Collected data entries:
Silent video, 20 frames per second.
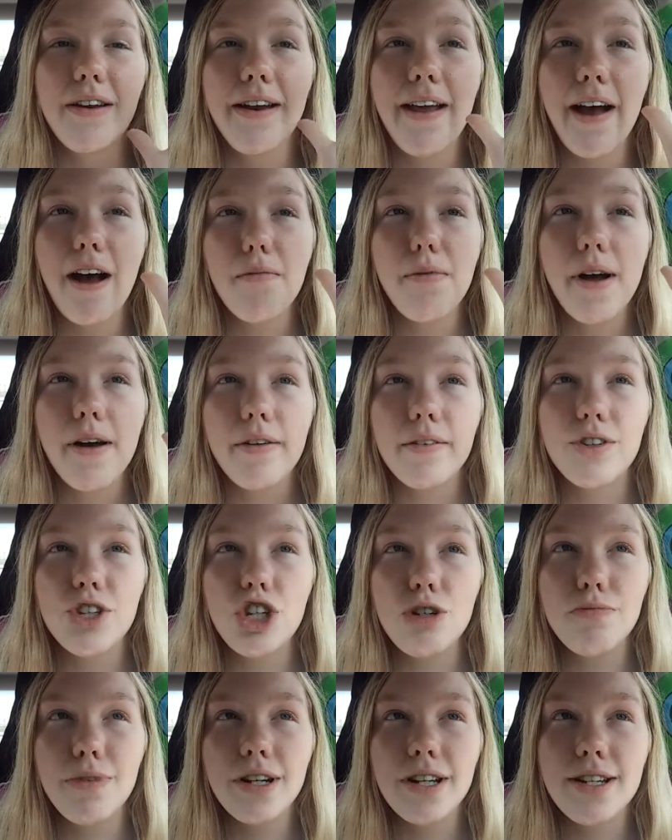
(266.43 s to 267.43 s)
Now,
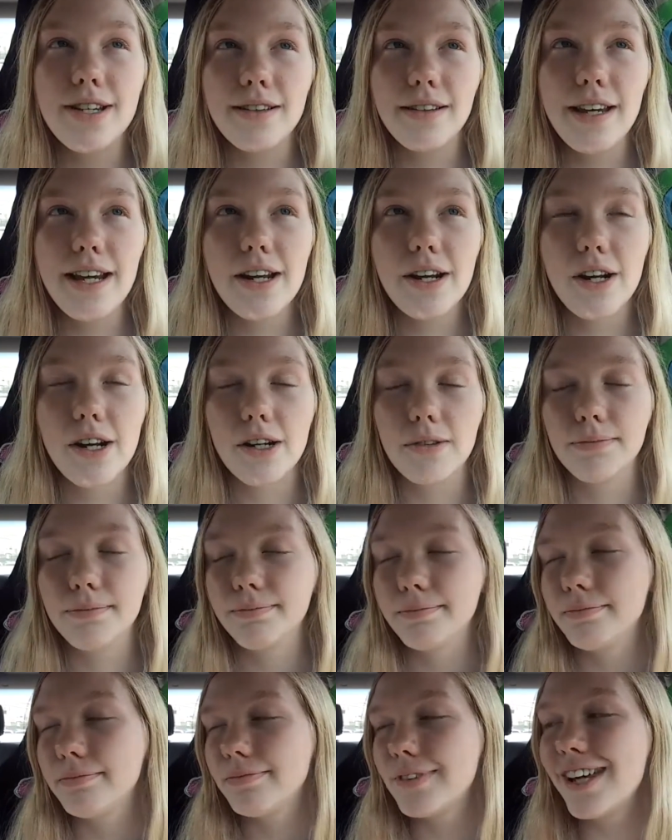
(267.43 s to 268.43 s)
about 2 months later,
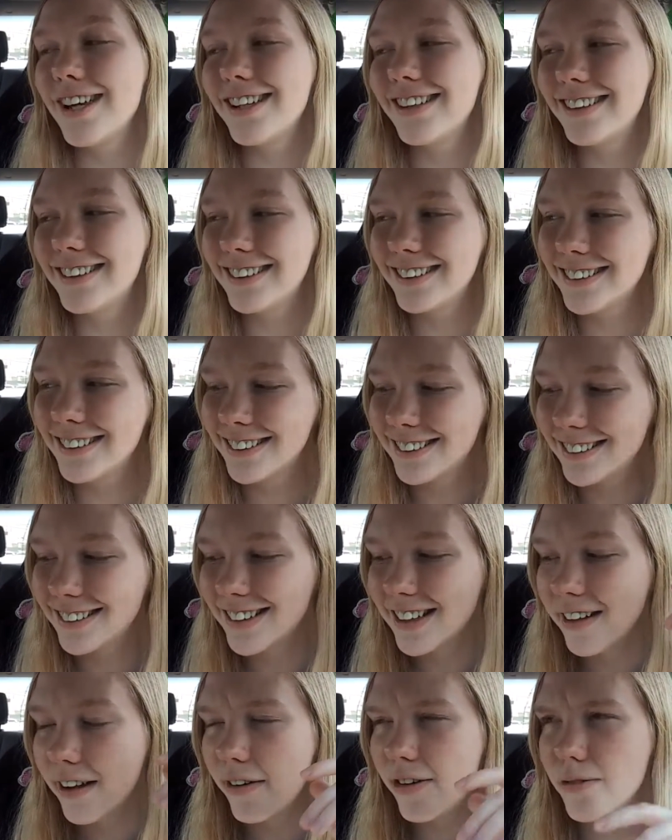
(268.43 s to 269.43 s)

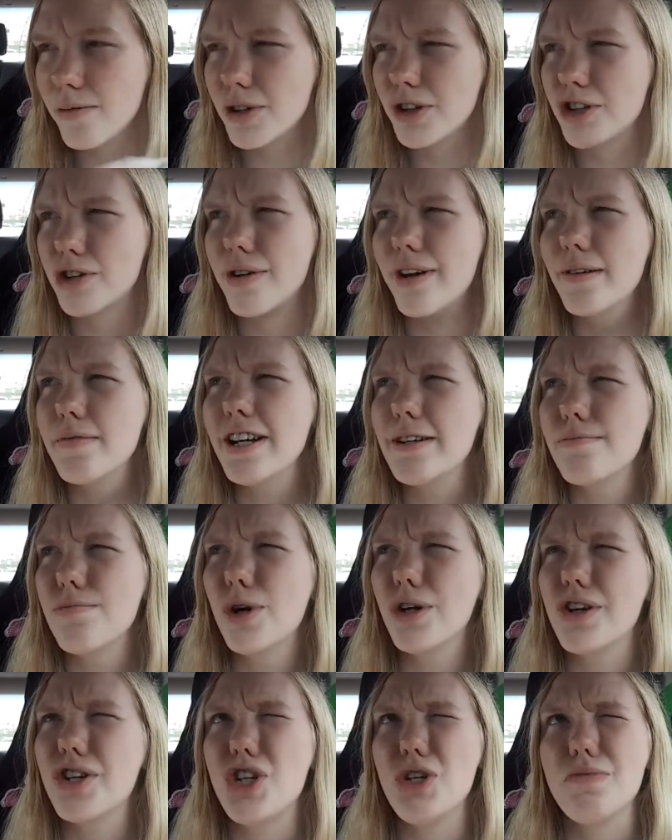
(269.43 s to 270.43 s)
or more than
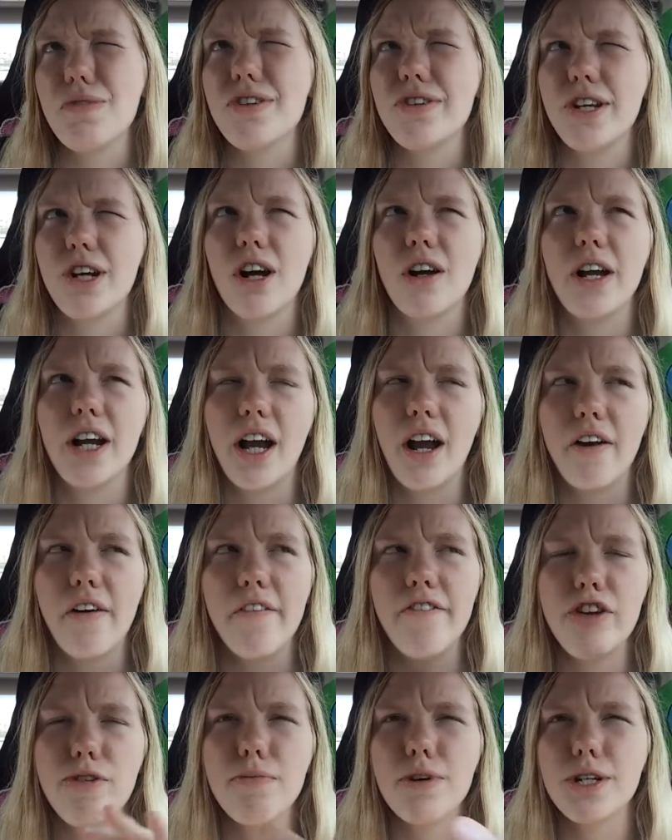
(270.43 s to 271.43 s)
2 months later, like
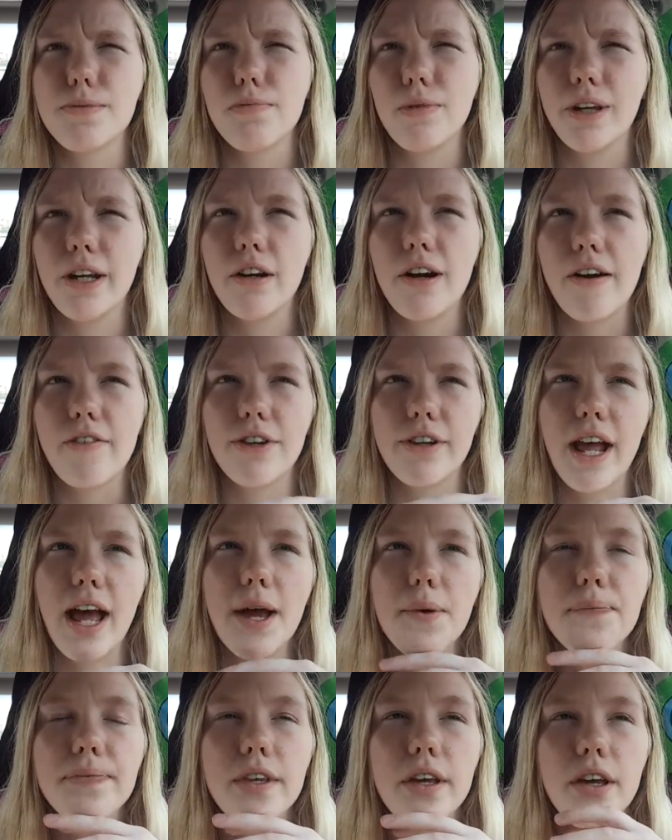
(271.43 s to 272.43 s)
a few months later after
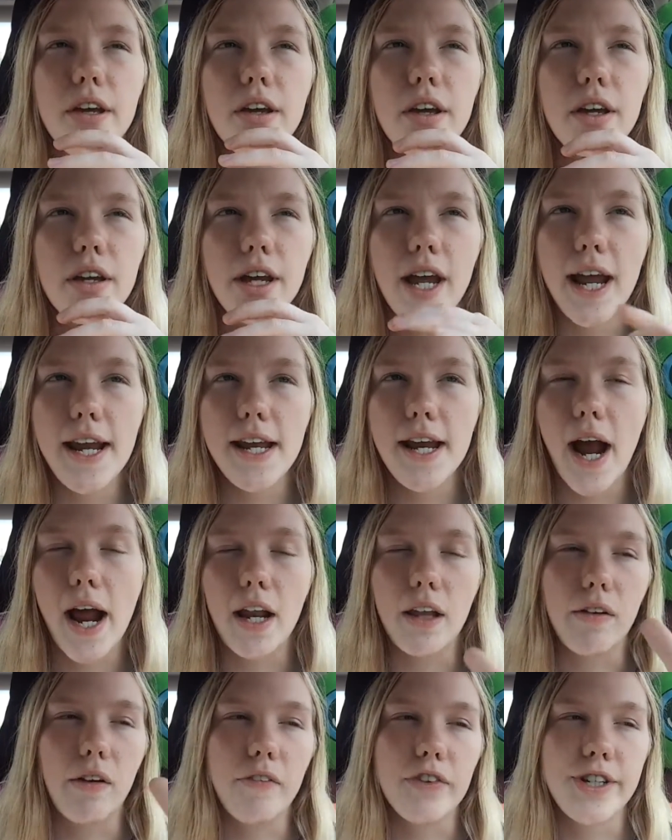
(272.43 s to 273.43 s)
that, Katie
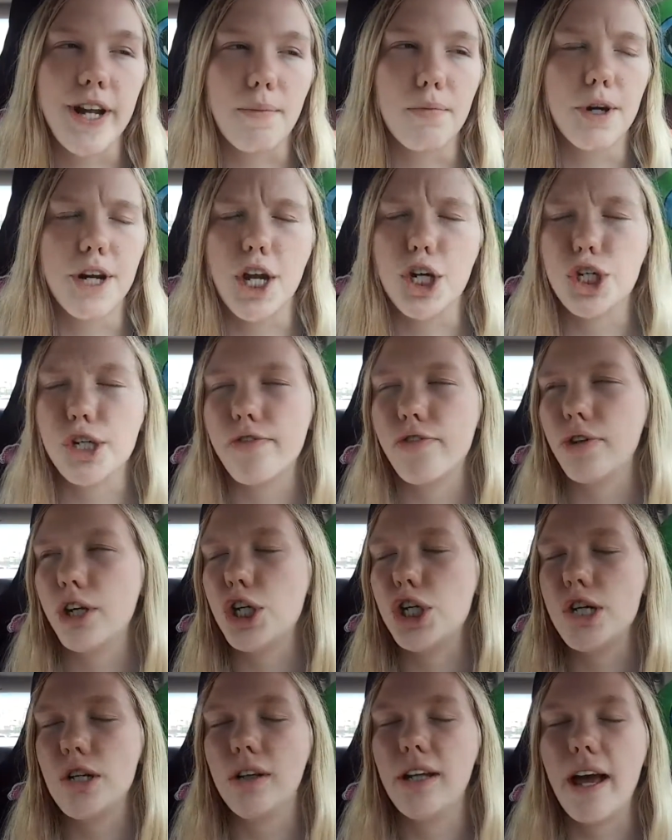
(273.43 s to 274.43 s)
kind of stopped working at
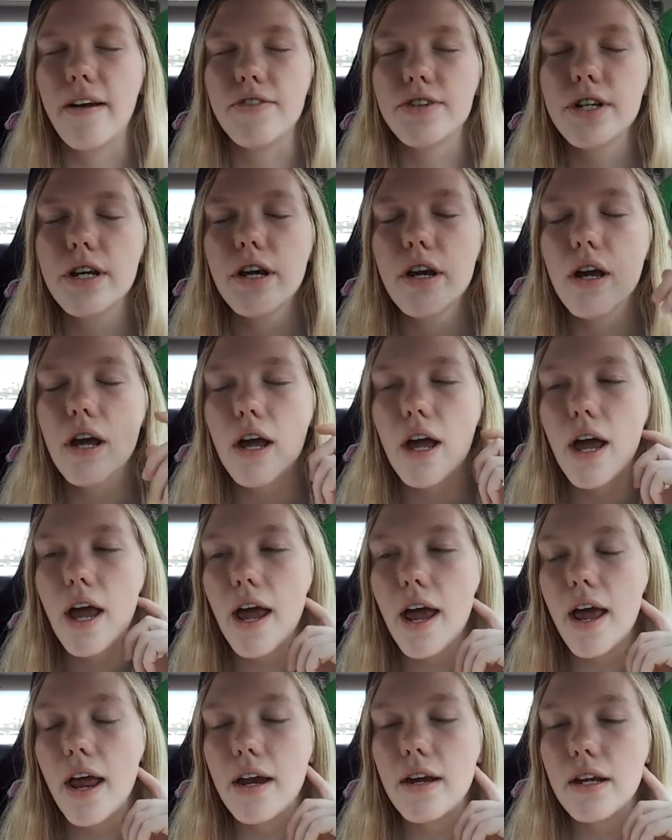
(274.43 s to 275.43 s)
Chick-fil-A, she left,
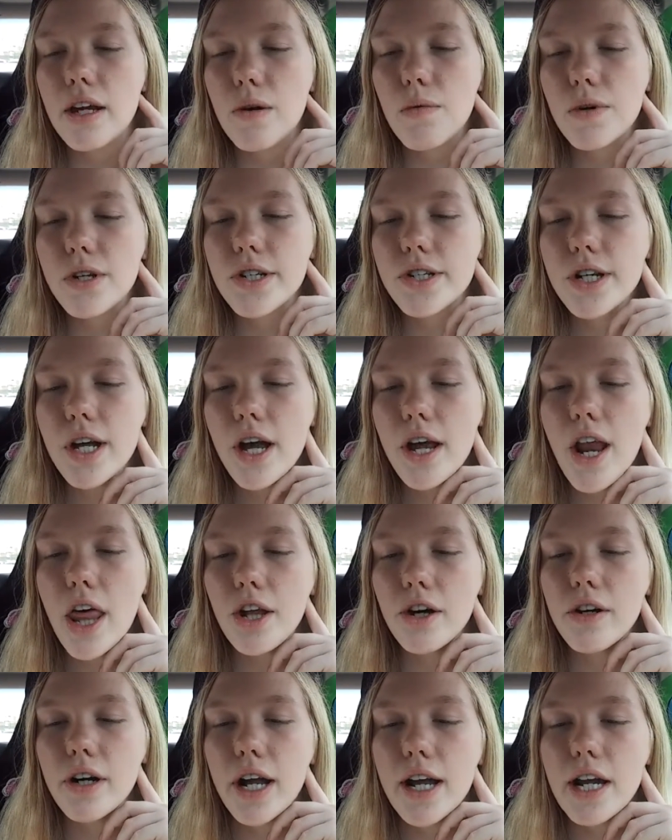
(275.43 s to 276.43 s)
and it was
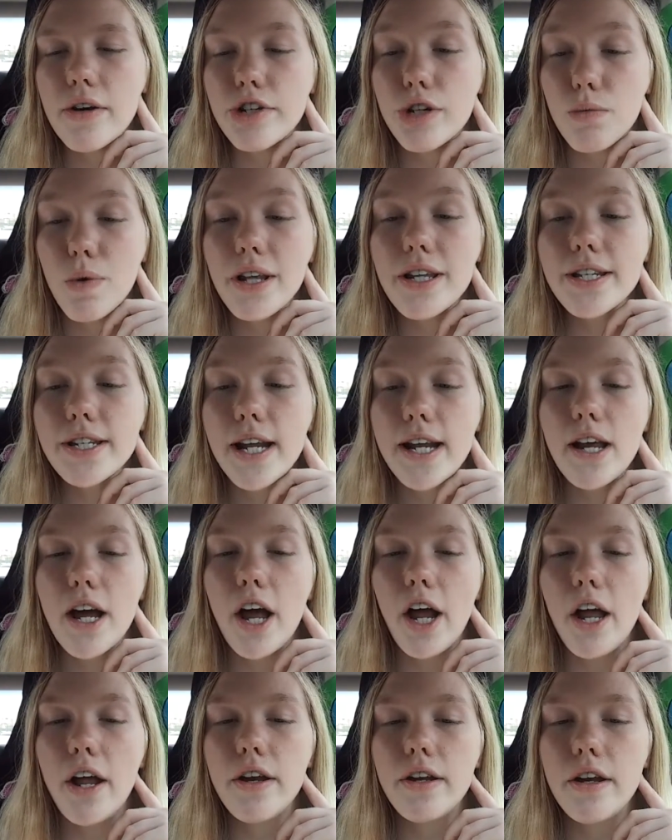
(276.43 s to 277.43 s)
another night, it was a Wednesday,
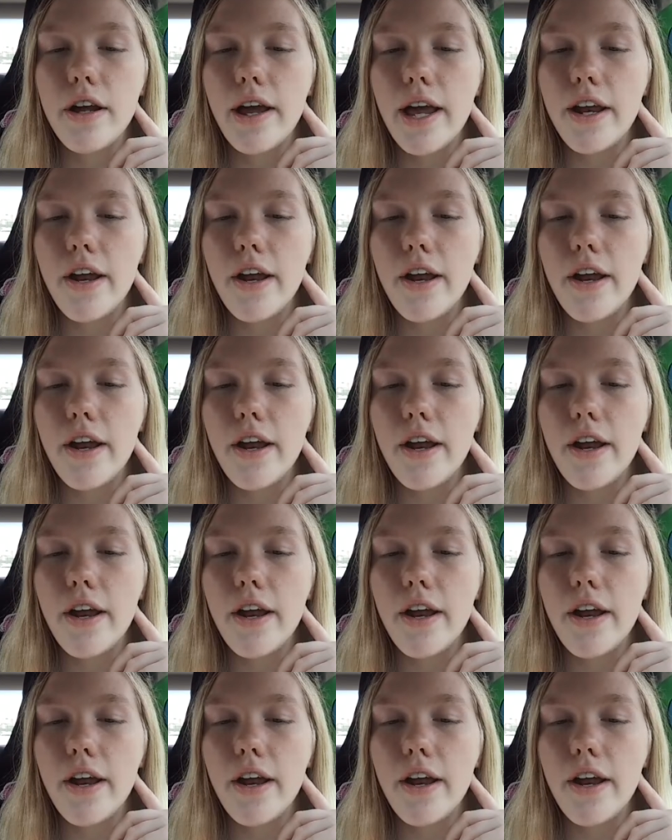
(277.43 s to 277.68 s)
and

EXERCISE DETAILS: The records above need to be copied exactly, with the pictures left out.

OUTPUT BELOW:
Silent video, 20 frames per second.
(266.43 s to 267.43 s)
Now,
(267.43 s to 268.43 s)
about 2 months later,
(268.43 s to 269.43 s)

(269.43 s to 270.43 s)
or more than
(270.43 s to 271.43 s)
2 months later, like
(271.43 s to 272.43 s)
a few months later after
(272.43 s to 273.43 s)
that, Katie
(273.43 s to 274.43 s)
kind of stopped working at
(274.43 s to 275.43 s)
Chick-fil-A, she left,
(275.43 s to 276.43 s)
and it was
(276.43 s to 277.43 s)
another night, it was a Wednesday,
(277.43 s to 277.68 s)
and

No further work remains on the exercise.